You are viewing a plain text version of this content. The canonical link for it is here.
Posted to issues-all@impala.apache.org by "Quanlong Huang (Jira)" <ji...@apache.org> on 2023/04/18 08:17:00 UTC
[jira] [Assigned] (IMPALA-6828) Expose more detailed info in profile for REFRESH
[ https://issues.apache.org/jira/browse/IMPALA-6828?page=com.atlassian.jira.plugin.system.issuetabpanels:all-tabpanel ]

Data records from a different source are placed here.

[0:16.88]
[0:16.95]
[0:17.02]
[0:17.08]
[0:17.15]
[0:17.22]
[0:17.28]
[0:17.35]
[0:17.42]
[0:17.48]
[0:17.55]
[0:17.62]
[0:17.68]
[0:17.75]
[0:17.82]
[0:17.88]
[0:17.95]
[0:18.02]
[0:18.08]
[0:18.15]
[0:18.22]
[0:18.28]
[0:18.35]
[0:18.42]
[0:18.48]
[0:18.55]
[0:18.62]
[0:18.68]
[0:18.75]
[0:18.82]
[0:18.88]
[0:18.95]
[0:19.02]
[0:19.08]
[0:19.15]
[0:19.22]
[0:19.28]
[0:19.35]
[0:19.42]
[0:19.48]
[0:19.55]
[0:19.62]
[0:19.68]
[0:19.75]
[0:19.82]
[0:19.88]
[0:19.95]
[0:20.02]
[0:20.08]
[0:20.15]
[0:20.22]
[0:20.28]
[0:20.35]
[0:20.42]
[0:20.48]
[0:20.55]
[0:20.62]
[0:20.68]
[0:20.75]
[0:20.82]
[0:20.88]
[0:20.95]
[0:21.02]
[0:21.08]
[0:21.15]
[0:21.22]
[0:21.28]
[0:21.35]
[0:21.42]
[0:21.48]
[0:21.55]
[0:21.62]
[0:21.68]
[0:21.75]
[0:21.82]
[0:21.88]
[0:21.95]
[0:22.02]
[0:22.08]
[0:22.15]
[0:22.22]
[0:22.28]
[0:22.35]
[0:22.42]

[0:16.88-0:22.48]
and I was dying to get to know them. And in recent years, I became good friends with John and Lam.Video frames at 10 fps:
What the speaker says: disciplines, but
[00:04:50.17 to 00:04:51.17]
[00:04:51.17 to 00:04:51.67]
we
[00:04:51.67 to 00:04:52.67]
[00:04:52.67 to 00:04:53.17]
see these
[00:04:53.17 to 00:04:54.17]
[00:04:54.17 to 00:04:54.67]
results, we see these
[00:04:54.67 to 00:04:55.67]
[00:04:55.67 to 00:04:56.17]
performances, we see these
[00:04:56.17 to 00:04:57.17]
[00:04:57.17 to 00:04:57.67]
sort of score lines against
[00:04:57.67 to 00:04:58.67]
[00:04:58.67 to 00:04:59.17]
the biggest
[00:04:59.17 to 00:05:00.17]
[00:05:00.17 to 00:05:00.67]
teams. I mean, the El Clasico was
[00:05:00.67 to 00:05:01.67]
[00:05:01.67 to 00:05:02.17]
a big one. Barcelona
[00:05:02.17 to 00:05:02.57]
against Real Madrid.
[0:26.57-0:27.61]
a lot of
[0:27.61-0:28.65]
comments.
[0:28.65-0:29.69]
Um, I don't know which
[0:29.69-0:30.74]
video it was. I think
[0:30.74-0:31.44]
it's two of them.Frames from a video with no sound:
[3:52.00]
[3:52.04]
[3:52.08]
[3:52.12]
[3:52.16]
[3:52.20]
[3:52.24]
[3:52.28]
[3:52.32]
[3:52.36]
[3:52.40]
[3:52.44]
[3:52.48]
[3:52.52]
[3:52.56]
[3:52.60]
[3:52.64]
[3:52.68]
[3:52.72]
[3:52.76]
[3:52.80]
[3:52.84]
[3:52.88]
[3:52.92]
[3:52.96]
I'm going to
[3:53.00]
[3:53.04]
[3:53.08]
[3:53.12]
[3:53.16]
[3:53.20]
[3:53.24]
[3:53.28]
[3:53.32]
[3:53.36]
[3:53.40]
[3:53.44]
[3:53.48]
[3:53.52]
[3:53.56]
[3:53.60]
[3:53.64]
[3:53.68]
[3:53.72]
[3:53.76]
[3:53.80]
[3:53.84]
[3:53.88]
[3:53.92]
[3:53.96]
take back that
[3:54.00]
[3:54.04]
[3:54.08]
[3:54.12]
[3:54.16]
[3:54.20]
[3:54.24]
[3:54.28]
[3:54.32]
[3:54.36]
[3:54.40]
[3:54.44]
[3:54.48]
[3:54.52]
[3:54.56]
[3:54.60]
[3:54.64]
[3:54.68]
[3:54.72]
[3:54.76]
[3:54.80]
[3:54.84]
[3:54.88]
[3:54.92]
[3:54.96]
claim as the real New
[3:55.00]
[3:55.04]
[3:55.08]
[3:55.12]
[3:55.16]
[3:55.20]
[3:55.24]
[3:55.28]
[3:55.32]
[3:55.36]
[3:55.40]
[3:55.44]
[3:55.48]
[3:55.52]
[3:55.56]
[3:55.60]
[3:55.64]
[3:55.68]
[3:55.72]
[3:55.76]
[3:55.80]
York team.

Quanlong Huang reassigned IMPALA-6828:
--------------------------------------
Assignee: Quanlong Huang
> Expose more detailed info in profile for REFRESH
> ------------------------------------------------
>
> Key: IMPALA-6828
> URL: https://issues.apache.org/jira/browse/IMPALA-6828
> Project: IMPALA
> Issue Type: Improvement
> Components: Catalog
> Reporter: John Russell
> Assignee: Quanlong Huang
> Priority: Major
> Labels: supportability
>
> Sometimes REFRESH is an expensive operation, and and I've heard anecdotally that it is sometimes run more often than necessary. I.e. a developer has no real way to know when it's worth doing a REFRESH, so they do it before every query, or in a loop for every table, or every N minutes.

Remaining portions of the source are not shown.